Only 19 FTSE 100 pension schemes are continuing to offer defined benefit pension schemes, as companies race to plug the £705bn liabilities black hole.

According to JLT Employee Benefits, blue chips are closing DB schemes to current and future employees due to rising pensions costs and “onerous pension regulations”.

In addition, total disclosed pension liabilities increased by 21 per cent from £584m to £705m in the last 12 months, as nine of the top 10 companies reduced their DB servicing costs significantly.

JLT Employee Benefits director, Charles Cowling said: “It is sad to see that we are now witnessing the final demise of DB pension schemes in the UK – at least in the private sector. They have simply become too expensive as an employee benefit.

“A typical final salary pension scheme now costs employers more than three times the cost of 30 years’ ago, largely as a result of increased longevity and changing market conditions.”

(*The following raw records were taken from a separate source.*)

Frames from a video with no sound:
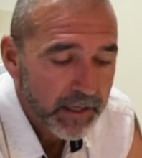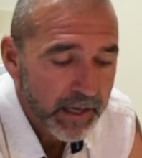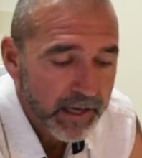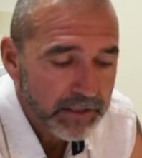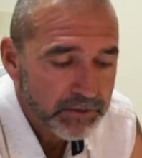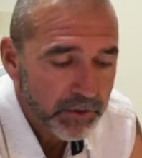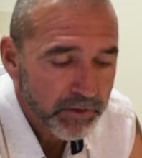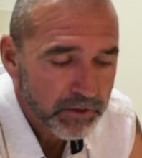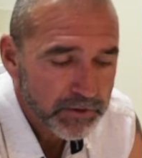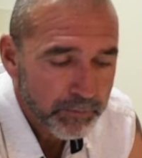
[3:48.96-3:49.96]
And so
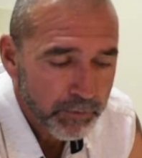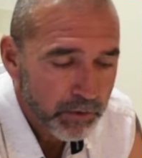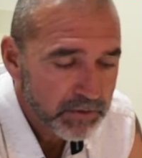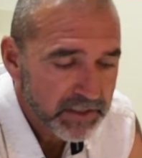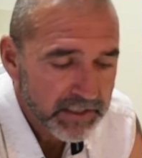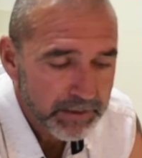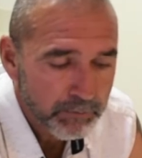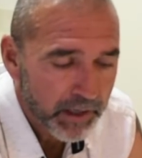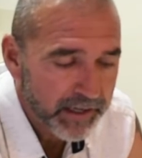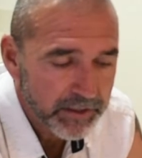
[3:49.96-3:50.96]
there's a protein
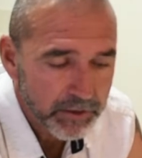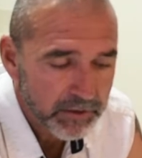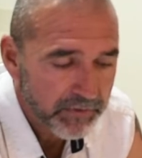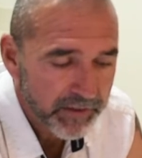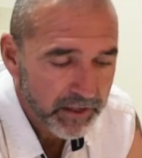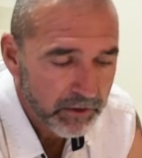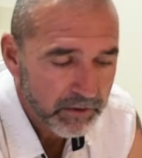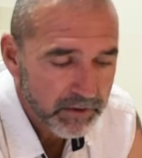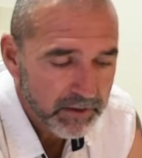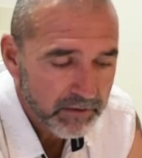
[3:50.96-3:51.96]
binder in
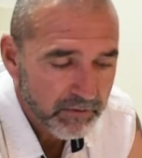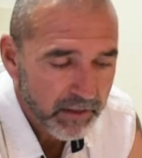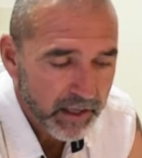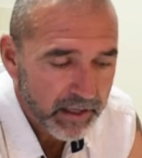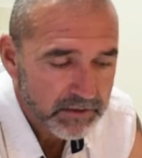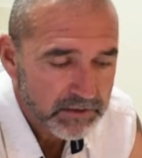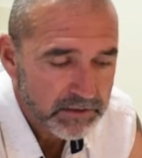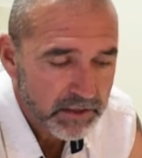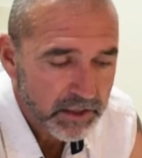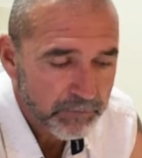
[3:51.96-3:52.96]
there
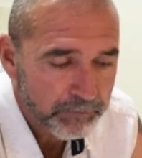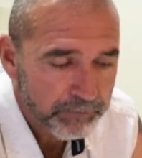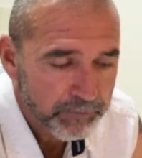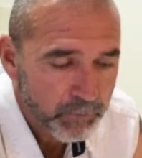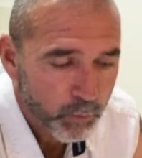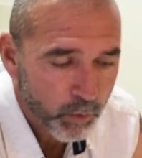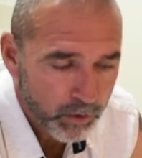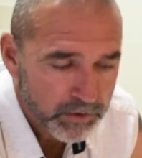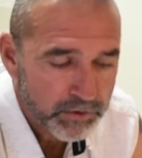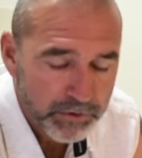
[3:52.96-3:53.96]
that
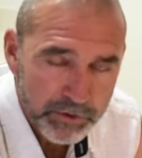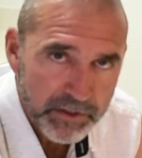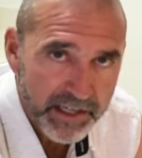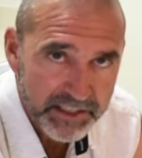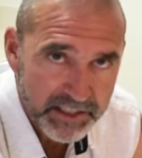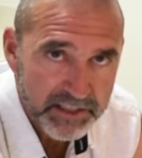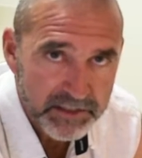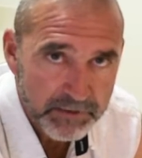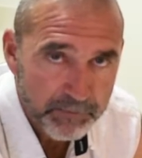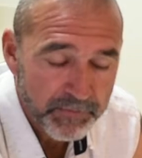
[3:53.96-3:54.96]
works on your
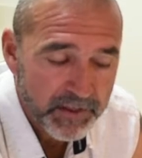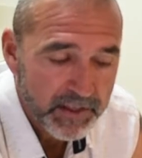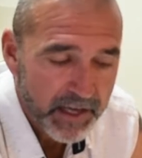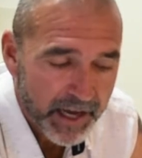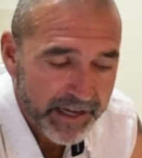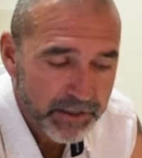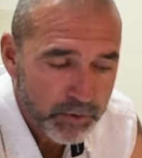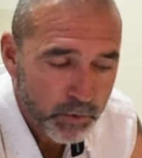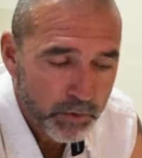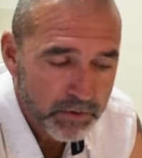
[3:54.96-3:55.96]
digestion.
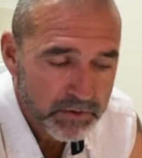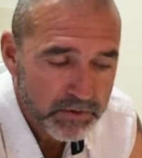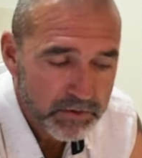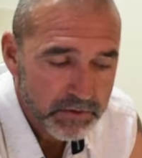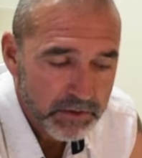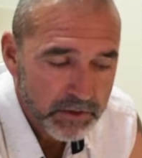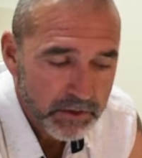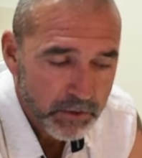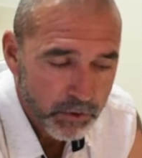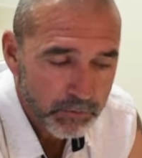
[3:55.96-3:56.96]
Einkorn's
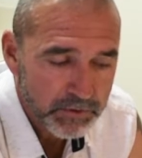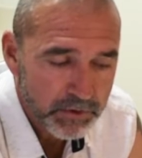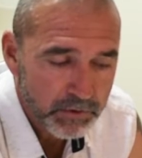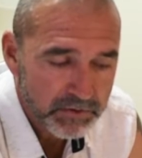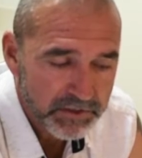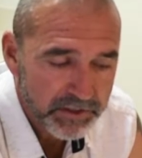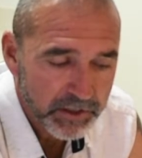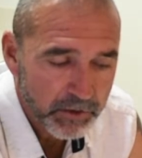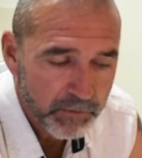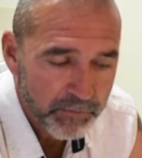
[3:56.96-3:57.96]
chromosomes in
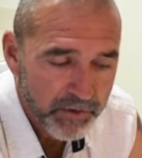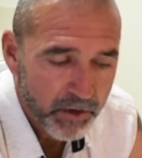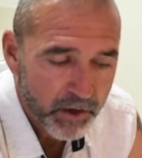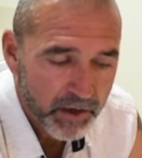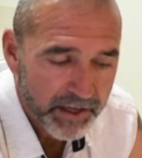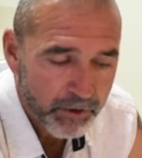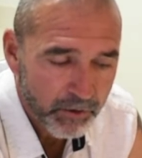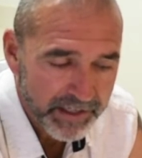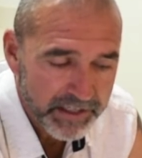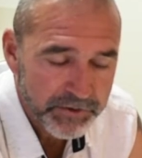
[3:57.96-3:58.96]
there
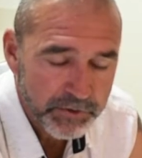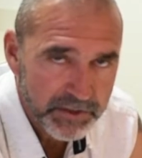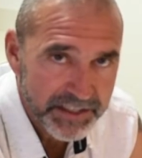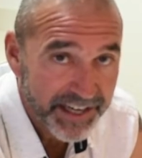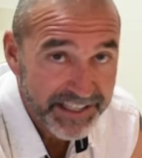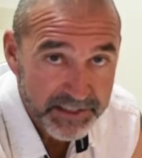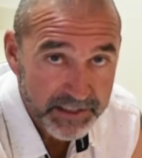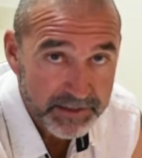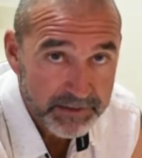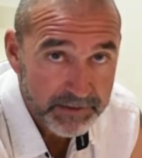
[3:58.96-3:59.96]
are easier to
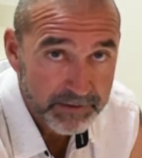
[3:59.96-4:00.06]
digest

Cowling added that a DB pension scheme may have cost an employer 10 per cent to 15 per cent in the 1980s, but would now cost an employer over 40 per cent of payroll, even before large deficit payments have been taken into account.

JLT’s research also found that 11 FTSE 100 companies had a disclosed pensions liabilities greater than their equity market value as of 31 March 2017, while International Airlines Group, BT and Sainsbury’s have pension liabilities almost double their equity market value.

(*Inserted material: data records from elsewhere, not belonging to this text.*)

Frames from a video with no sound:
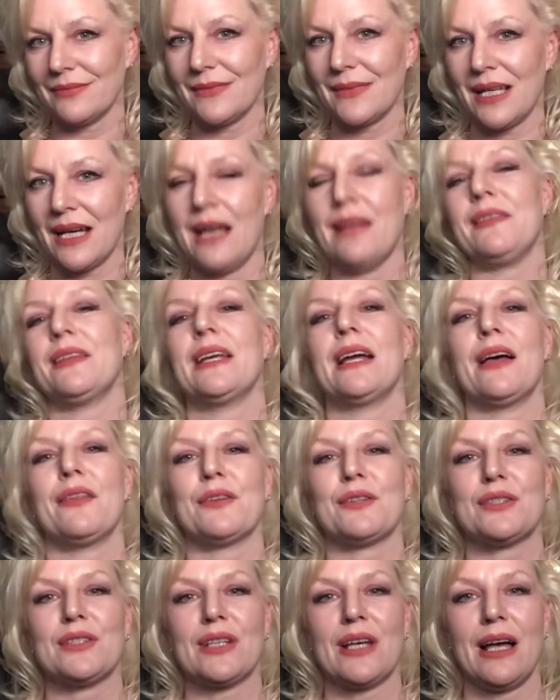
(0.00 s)
on the
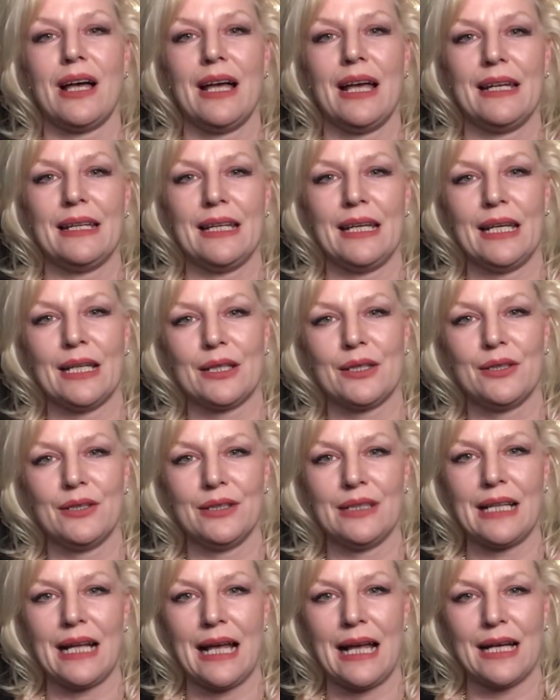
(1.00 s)
other side, it
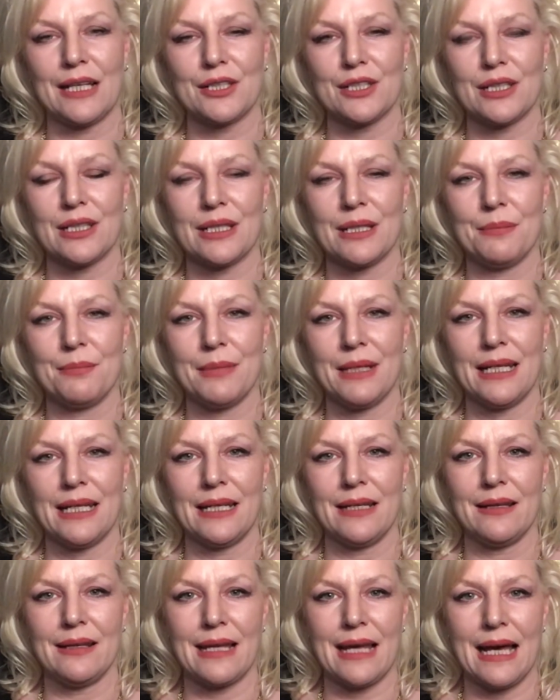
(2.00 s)
could actually
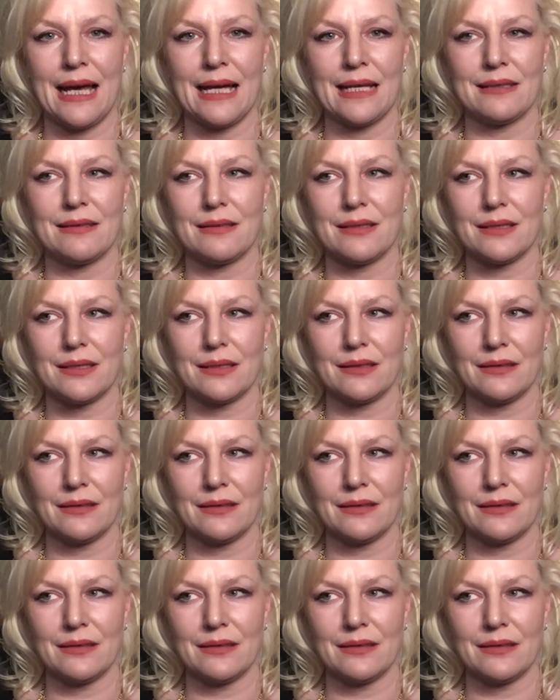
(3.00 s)
mean that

“In previous cycles, it has been the smaller schemes that closed the door on future DB benefits for all their members. Now it is the last few massive DB schemes that are closing down”, Cowling added.

Tesco closed its DB scheme in 2016, while the Royal Mail and the Universities Superannuation Scheme also have plans to close all future DB benefits.

Cowling continued: “Employees in much poorer defined contribution schemes will cast a jealous eye on those lucky individuals still enjoying DB benefits, reflecting not only on how many employers have had to channel the large part of their pension spend on propping up expensive DB schemes, leaving little left for their DC schemes, but also reflecting on how an increasingly large part of their taxes is paying for public sector employees to continue to enjoy the expensive luxury of a gold-plated DB scheme.”